The dynamic nature of WI also means that the concept may have different temporal manifestations. For example, WI may occur as a part of long-term societal processes (consistent with SA theory) but it may equally manifest in short-lived experiences among employees concerning working pace or the mental effort needed at work on a daily basis. Temporally different dynamics of WI would naturally require different research instruments and methodologies depending on the research targets. A related aspect is that longitudinal studies on the effects of WI were almost non-existent in our review. This shortcoming should be addressed in future by also paying attention to the different temporal dynamics of WI in data collection and analyses. Furthermore, other than self-report indicators in studying the consequences of WI, such as organisations’ sickness absence registers or performance measures, should be included as outcome indicators in future studies. Finally, qualitative studies on the implications of WI were rare in our review (k = 10/44). Consequently, qualitative and mixed-methods studies focusing on employees’ subjective experiences of the implications of WI might produce valuable new information that could also be utilised by quantitative researchers.

4.2. Limitations and final remarks

Three notable limitations need to be addressed in interpreting the conclusions of this review. First, our review is not exhaustive, meaning that some relevant studies may have been excluded. Second, none of the studies reviewed tested the health selection hypothesis, that is, whether employees’ well-being/health determines their perceptions of intensification rather than intensification as a cause of ill-being, as suggested by the job stressor hypothesis. Thus, the question of causality remains unresolved. Third, this review was narrative, and therefore, in contrast to meta-analytical reviews, its methodology does not produce exact statistical parameter values. However, the studies reviewed were characterised by theoretical, conceptual and methodological disparity, which led us to choose the narrative review approach (see Popay et al., Citation2006).

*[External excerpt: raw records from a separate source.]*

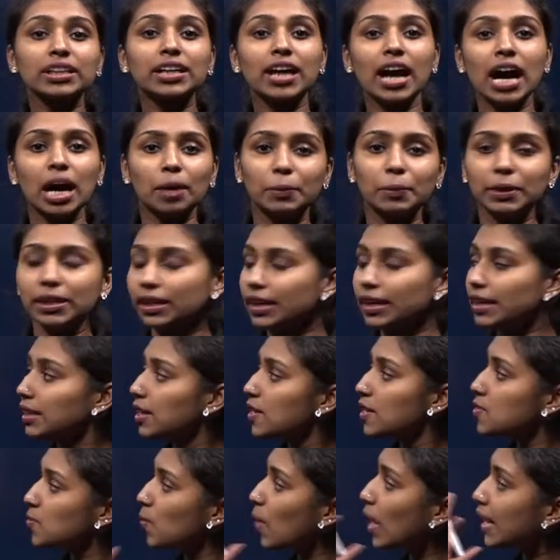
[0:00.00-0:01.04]
carbon, right?
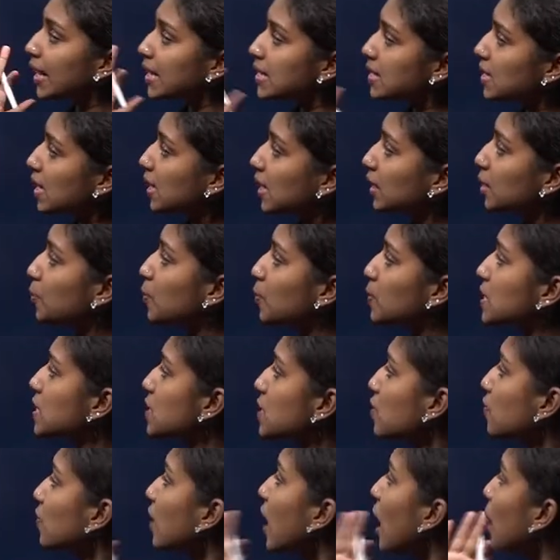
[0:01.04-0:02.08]
So understanding the position
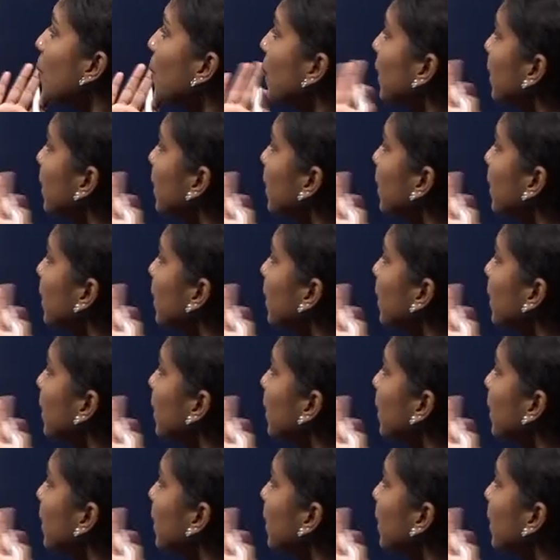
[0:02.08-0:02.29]
of carbon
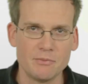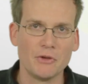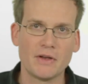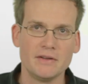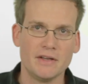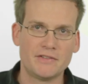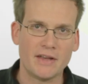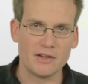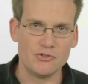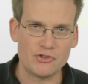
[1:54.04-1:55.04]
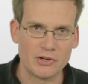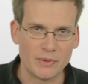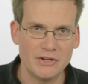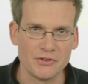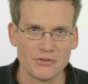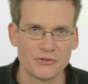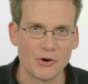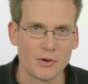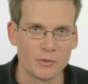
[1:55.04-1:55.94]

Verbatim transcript: It's most likely a second generation star,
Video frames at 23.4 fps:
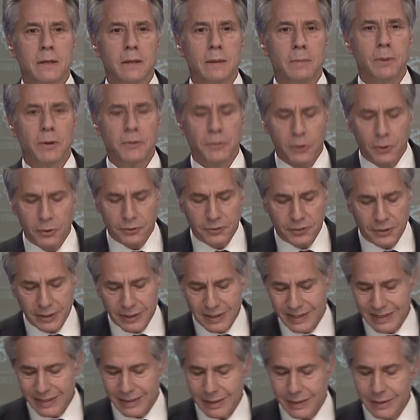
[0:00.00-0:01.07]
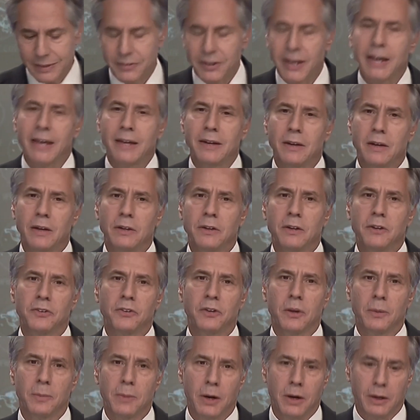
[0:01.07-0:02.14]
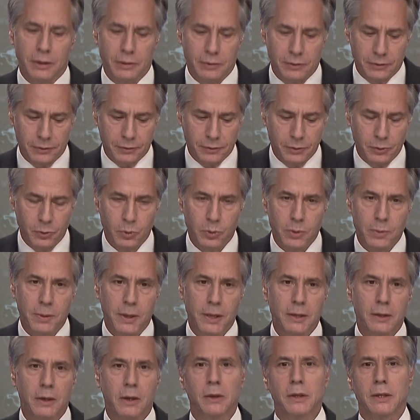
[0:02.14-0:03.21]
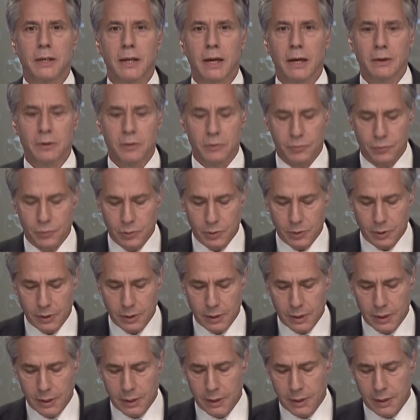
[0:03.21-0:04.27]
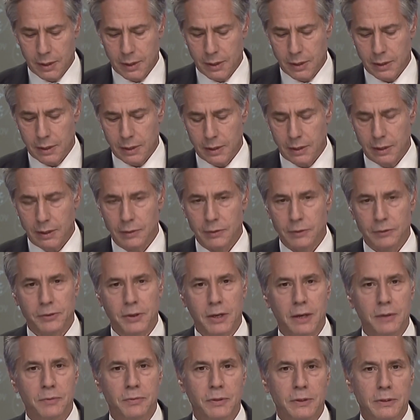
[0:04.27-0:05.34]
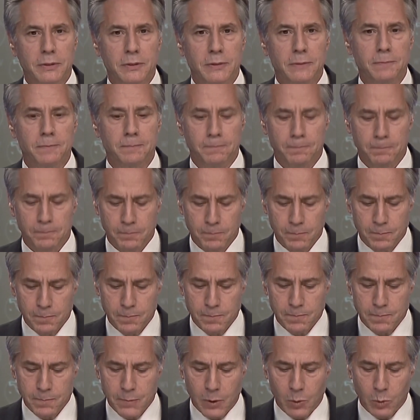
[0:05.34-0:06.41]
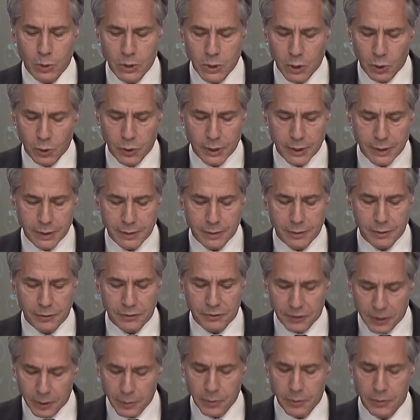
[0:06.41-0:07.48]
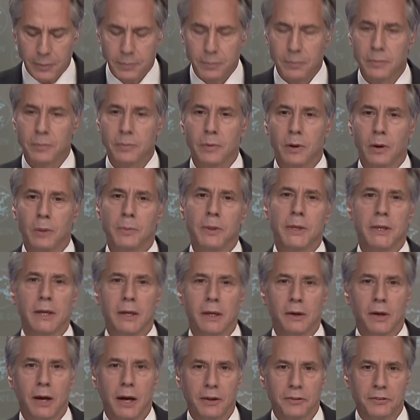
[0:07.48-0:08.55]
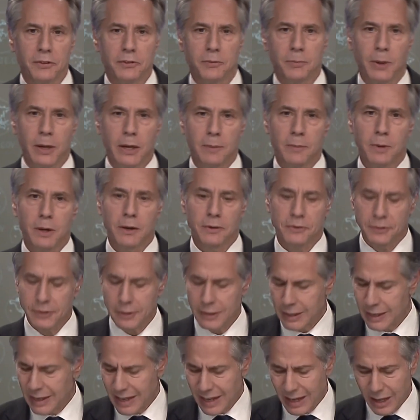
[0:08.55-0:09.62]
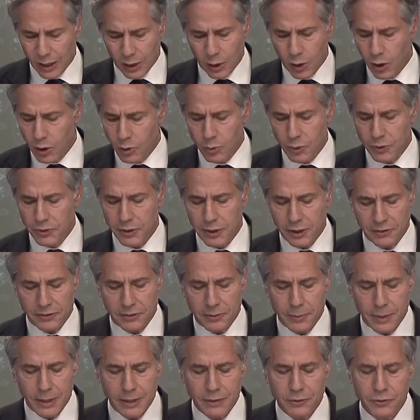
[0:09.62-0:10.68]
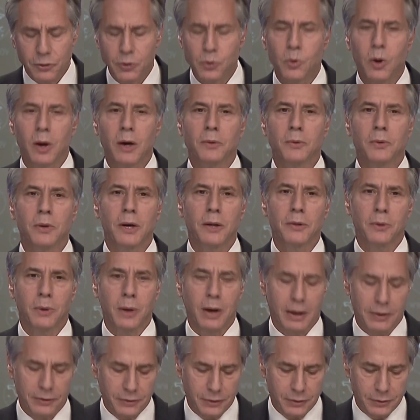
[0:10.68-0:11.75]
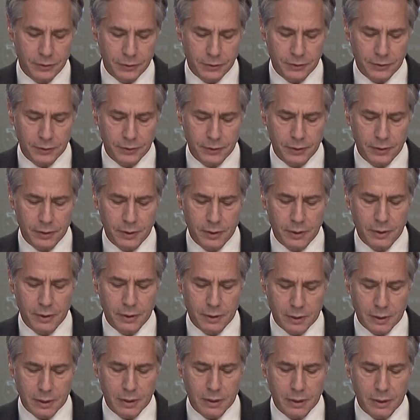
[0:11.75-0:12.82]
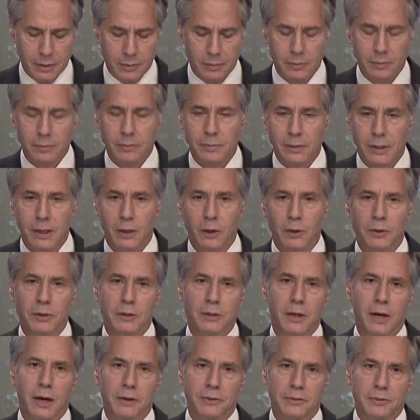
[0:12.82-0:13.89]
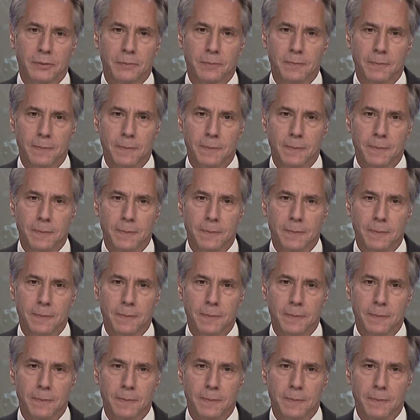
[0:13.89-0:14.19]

But there are still 10 additional Americans who remain unaccounted for in this conflict. We know that some of them are being held hostage by Hamas, along with an estimated 200 other hostages held in Gaza.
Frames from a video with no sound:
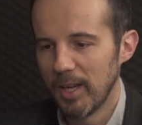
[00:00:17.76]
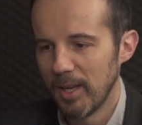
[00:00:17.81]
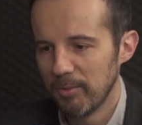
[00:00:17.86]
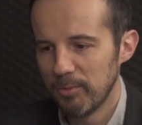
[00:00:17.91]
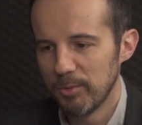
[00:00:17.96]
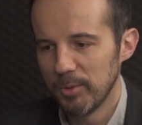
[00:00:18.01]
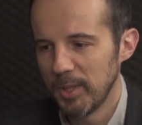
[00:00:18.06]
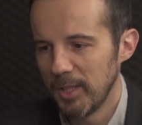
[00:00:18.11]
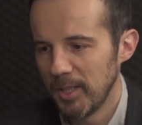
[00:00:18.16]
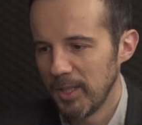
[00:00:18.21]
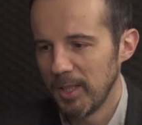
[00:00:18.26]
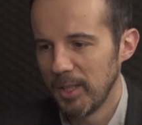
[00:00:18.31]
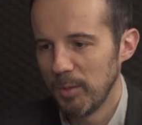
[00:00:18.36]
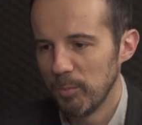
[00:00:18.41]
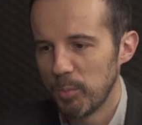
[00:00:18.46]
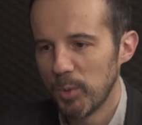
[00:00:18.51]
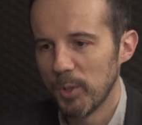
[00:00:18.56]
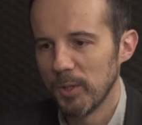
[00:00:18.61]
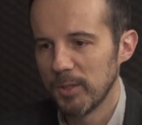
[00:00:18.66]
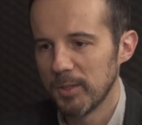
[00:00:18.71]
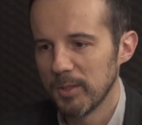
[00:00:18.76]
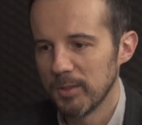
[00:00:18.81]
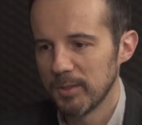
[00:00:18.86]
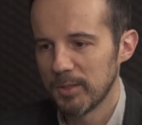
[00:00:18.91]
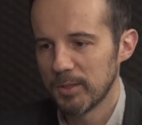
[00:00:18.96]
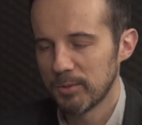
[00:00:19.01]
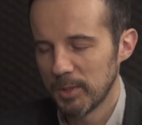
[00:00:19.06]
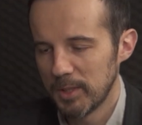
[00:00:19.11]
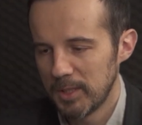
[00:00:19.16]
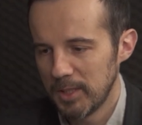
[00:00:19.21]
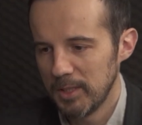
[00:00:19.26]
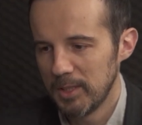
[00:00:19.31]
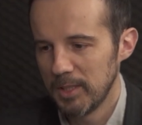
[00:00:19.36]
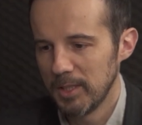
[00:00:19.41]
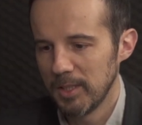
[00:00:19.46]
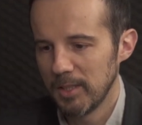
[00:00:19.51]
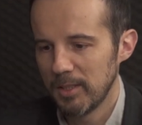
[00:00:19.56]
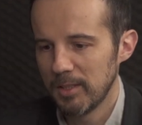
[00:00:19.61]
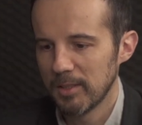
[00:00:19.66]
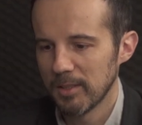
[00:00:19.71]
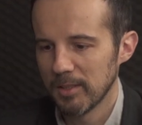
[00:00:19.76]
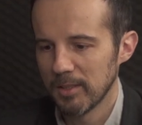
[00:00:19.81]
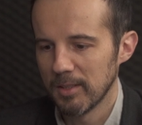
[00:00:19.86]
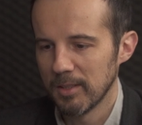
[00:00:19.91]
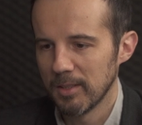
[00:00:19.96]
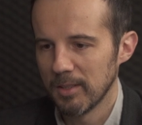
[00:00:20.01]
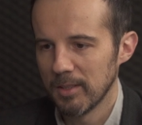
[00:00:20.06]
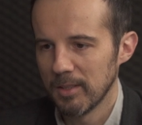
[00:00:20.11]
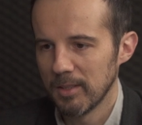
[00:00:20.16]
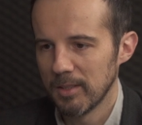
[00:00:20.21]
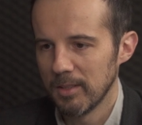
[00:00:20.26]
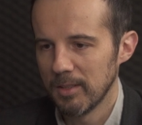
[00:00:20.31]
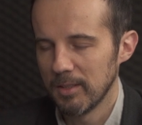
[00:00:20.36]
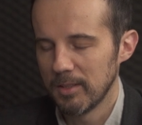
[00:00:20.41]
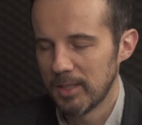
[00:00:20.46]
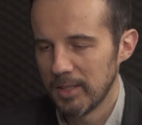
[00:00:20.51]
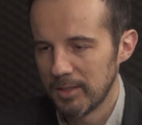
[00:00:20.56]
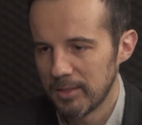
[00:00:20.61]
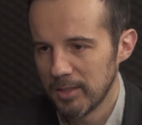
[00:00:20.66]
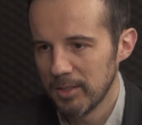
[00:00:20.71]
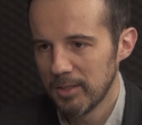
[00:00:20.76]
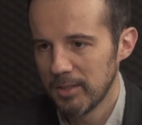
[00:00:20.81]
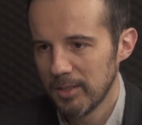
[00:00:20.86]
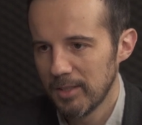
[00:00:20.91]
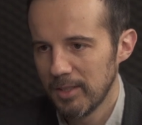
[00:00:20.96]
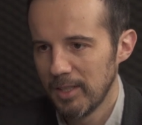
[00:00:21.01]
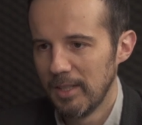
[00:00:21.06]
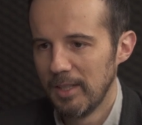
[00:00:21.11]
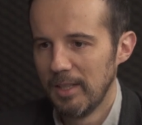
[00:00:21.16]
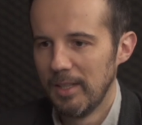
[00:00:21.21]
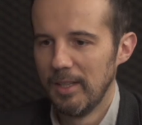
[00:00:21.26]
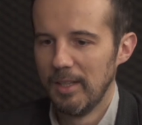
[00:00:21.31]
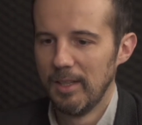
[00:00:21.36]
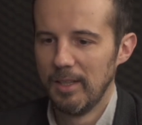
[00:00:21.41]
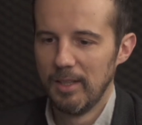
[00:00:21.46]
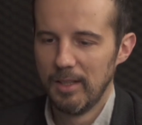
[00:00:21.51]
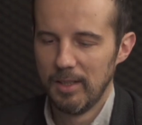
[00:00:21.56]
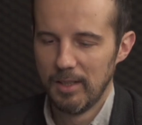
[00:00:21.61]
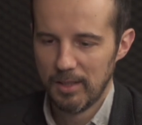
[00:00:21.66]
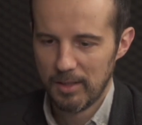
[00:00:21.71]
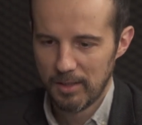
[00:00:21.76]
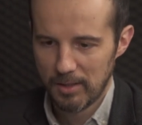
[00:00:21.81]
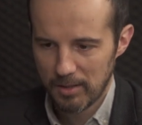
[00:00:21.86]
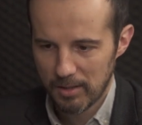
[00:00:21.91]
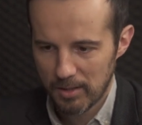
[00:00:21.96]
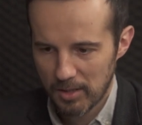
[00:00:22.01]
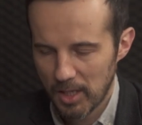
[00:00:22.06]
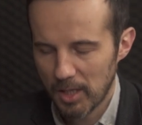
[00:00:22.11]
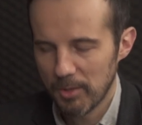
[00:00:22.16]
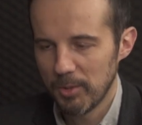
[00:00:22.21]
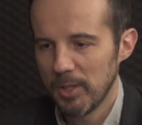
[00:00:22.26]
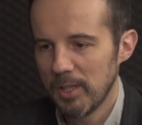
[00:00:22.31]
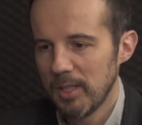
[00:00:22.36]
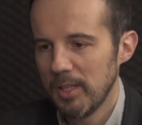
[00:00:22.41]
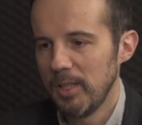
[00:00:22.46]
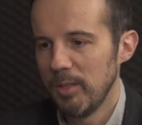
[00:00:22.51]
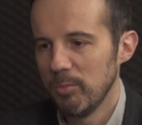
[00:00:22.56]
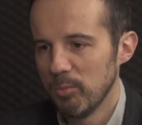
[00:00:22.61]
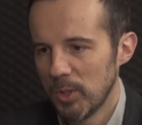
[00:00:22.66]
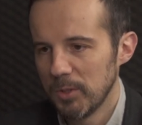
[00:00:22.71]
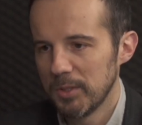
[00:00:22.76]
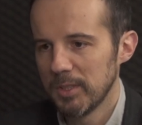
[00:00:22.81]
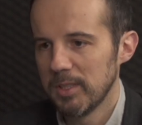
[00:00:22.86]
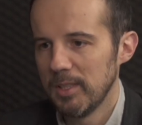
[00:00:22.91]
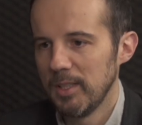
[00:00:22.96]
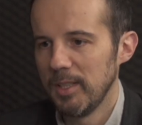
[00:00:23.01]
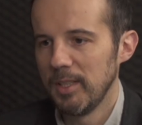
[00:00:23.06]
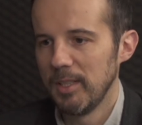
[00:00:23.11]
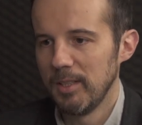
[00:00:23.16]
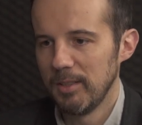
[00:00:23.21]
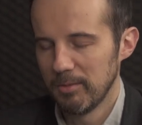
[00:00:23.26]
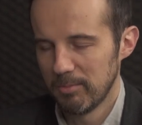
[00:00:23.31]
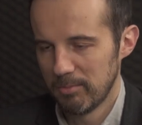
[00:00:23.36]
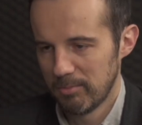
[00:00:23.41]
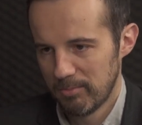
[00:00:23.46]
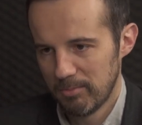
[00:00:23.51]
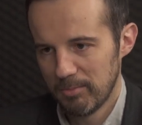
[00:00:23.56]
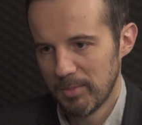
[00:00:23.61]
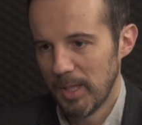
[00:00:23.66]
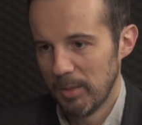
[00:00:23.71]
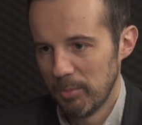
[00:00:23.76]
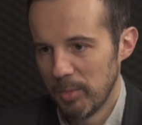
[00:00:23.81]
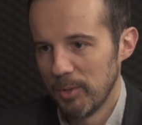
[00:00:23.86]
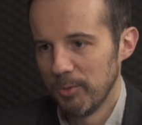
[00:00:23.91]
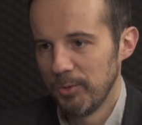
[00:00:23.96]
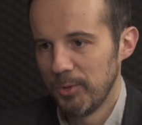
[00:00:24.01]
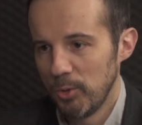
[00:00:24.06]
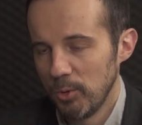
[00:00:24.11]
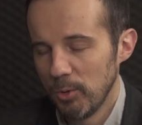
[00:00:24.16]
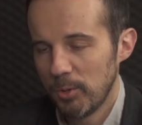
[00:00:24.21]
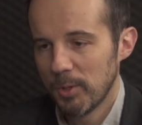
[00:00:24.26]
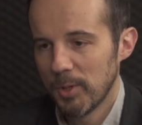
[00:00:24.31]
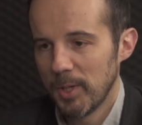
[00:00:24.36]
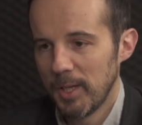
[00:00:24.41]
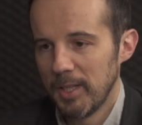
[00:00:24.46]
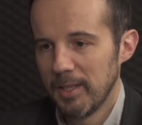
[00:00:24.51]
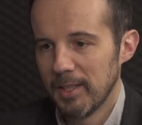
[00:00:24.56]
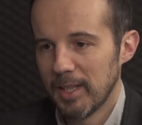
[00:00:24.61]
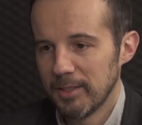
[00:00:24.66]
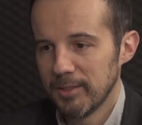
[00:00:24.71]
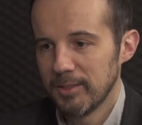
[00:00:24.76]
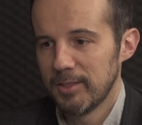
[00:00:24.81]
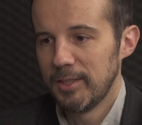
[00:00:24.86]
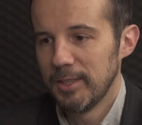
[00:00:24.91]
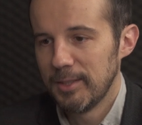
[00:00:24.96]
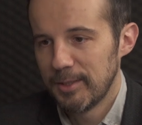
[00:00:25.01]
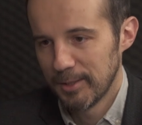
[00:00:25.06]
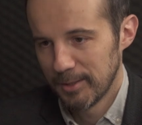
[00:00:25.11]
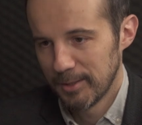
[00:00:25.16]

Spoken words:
every important strategic decision. Currently, mostly about Ukraine, as this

Regarding practical implications, we propose that employers should pay more attention to the harmful effects of WI and realise that organisations’ constant high-performance and effectivity expectations, representing the core manifestation of quantitative WI, may constitute a risk to employees’ health and well-being. Therefore, organisations and managers should be sensitive to employees’ experiences of WI and willing to screen when, how, and which aspects of work have intensified. It is also noteworthy that WI may manifest differently than suggested by its traditional definitions, depending, for example, on the nature of work and the era people are living in. At a societal level, WI might be reduced by legislation. One such recent attempt is the new directive proposal of the European Union that would restrict employers’ rights to contact personnel during their free time, aiming to alleviate WI and work extension and their negative implications for employees. Certainly, various actions are needed at different levels (societal, organisational, and individual) towards a more sustainable working life. This would require striking a balance between human potential and capabilities (the individual perspective) and productivity demands (the organisational and economic perspective). Living in a high-speed-high-performance society may challenge human potential in working life (see Boxall & Macky, Citation2014; Mauno & Kinnunen, Citation2021; Rosa, Citation2003). Finding a balance between human potential and productivity demands might begin by acknowledging employees’ experiences of various types of WI. This review showed that WI has indeed different manifestations and that some of these are more harmful than others for employees’ well-being and motivation.

Disclosure statement

No potential conflict of interest was reported by the author(s).

Additional information

Funding

This study was supported by Academy of Finland (grant no: 308334, 308336).